A MUM thought ‘this is it, we’re going up’ as a gang of ATM thieves tried to blow up the cash machine beneath her six-year-old daughter’s bedroom.
Aimee Parsonson-Smith was woken up by the sound of loud banging coming from the Post Office directly below her flat at 4.15am on July 3, 2019, Oxford Crown Court heard.
She heard a man shouting ‘just leave it’ before a car was driven off. Looking out her living room window, she could see flames licking the pavement below and smelled petrol.
Prosecutor Barry McElduff told the court yesterday: “She panicked and thought that the Post Office was on fire. Ms Parsonson-Smith remembered thinking ‘this is it, we’re going up’.” The woman roused her sleeping daughter and they fled to the safety of her car.
The Post Office cash machine in Yateley, Hampshire, was one of 18 ATMs that James ‘Jimmy’ Sheen’s gang tried to blow up in a series of highly-organised gas attacks across the Home Counties between June and August 2019.

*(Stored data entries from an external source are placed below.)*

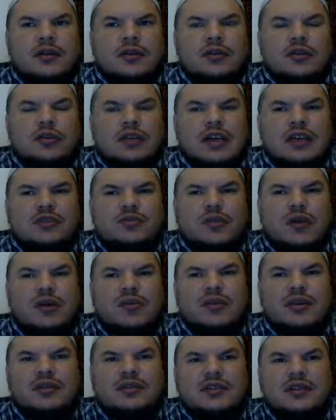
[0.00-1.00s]
So that's why
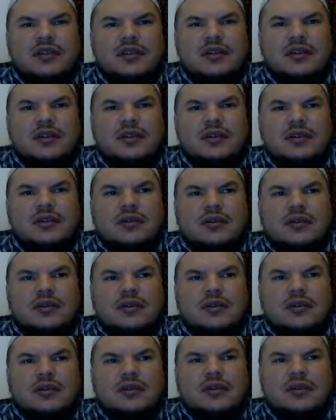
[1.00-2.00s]
we see
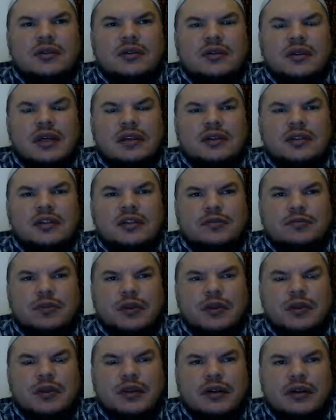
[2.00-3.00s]
that this
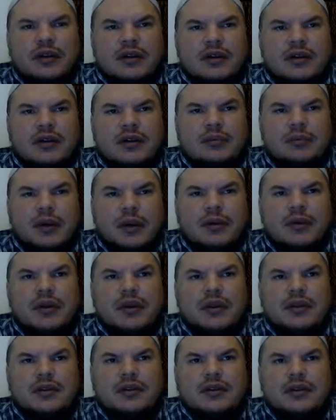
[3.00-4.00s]
period
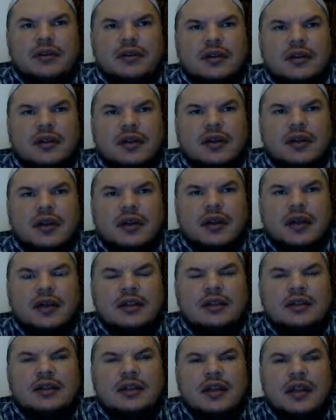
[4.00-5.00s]

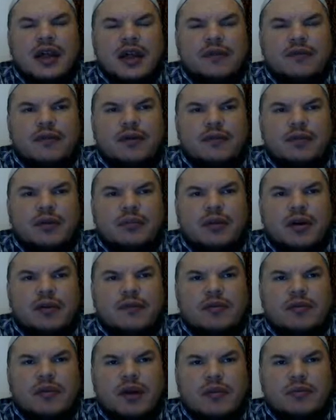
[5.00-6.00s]
in the life of the
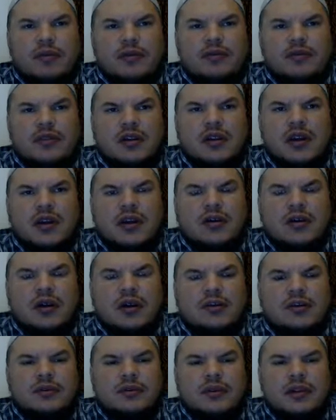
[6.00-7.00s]
Prophet Muhammad sallallahu
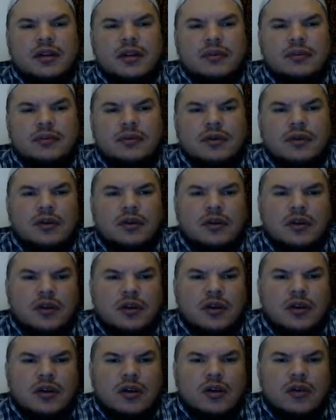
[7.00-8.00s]
alaihi wasallam
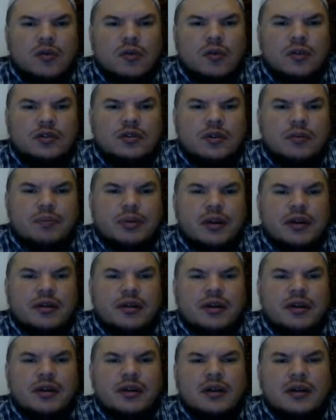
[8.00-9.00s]
was a
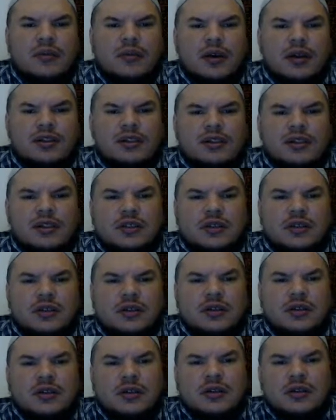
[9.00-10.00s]
period in which
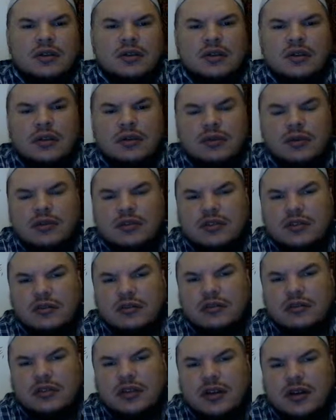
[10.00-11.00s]
the
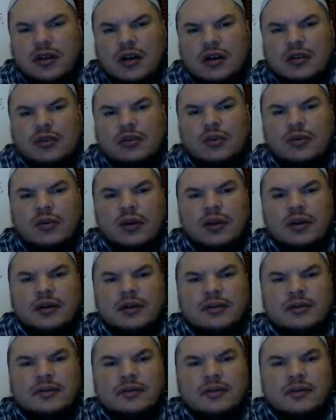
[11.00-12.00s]
Muslims underwent
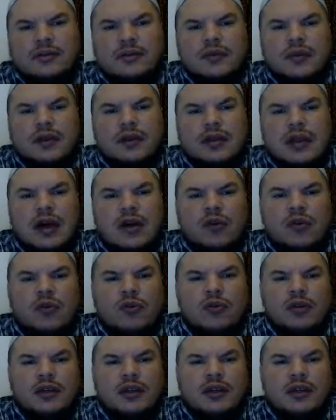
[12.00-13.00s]
not
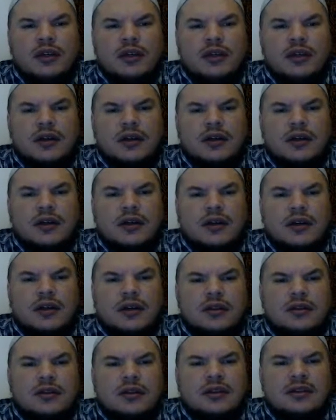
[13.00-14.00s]
only
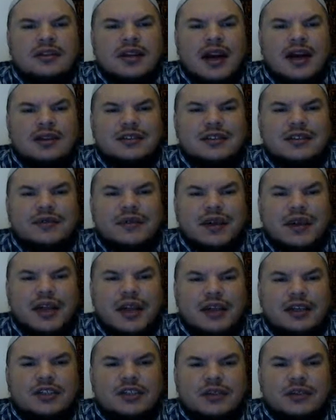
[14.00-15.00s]

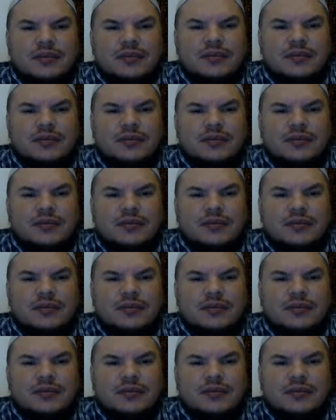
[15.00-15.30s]
detoxification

Only two of the attempts were successful, with 37-year-old Sheen, trusted lieutenant David Riley, 26, and ‘gun for hire’ Frenny Green, 33, making off with £100,000.
They struck gold at a Co-op in Leavesden, Herts, on June 13. As they made off with £73,810, the gang-of-three could be heard saying ‘thank you, Co-op’.
On June 24, at the One Stop in Hemel Hempstead residents in the flats above the shop described hearing a ‘huge bang’. The owner said it looked like ‘a bomb blast had gone off’. The back of the ATM had been blown off and the front door rammed open, with the thieves taking £27,970.
The court heard the gang would amass at Sheen’s house in Warren Crescent, Headington, and later at the Manor Park caravan site near Kidlington before heading out on their raids. Forensically aware, they would typically leave their phones at home and wore homemade ‘ski mask’ disguises.
Sheen’s partner appeared unhappy at his enterprises, presciently telling him in a message ahead of the first ATM raid on June 9, 2019: “You’ll lose everything to get a few quid.”
READ MORE: Full story of how Jimmy Sheen's gang of ATM thieves were caught by Oxfordshire police
The gang’s relative lack of success using oxyacetylene gas saw the gang switch to dragging them out in late 2019.
Their first ‘drag out’ took place in the early hours of December 18, 2019. Targeting the Co-op in Newbury, they jemmied the doors then looped a yellow strap around cash machine inside but abandoned their efforts to tug it out when they were seen by witnesses.
On December 29, they used the same method to successfully get away with £34,000 and the ATM from a Costcutter in Ambrosden. The damaged remains of the cash machine was found in the Shotover Estate.
Other ATMs were targeted by the drag-out burglars in Didcot, Windsor, Charvill and Bletchingdon.
Relatively new gang member Shane Harris, 32, was arrested in January at an M5 service station near Exeter together with a stolen Audi A4 stuffed with the tools of the burglar’s trade, including sledgehammers, jemmies and petrol cans.
He was replaced in April by Jimmy Loveridge, 30, and Paul Smith, 30, who had previous experience of high-value commercial break-ins.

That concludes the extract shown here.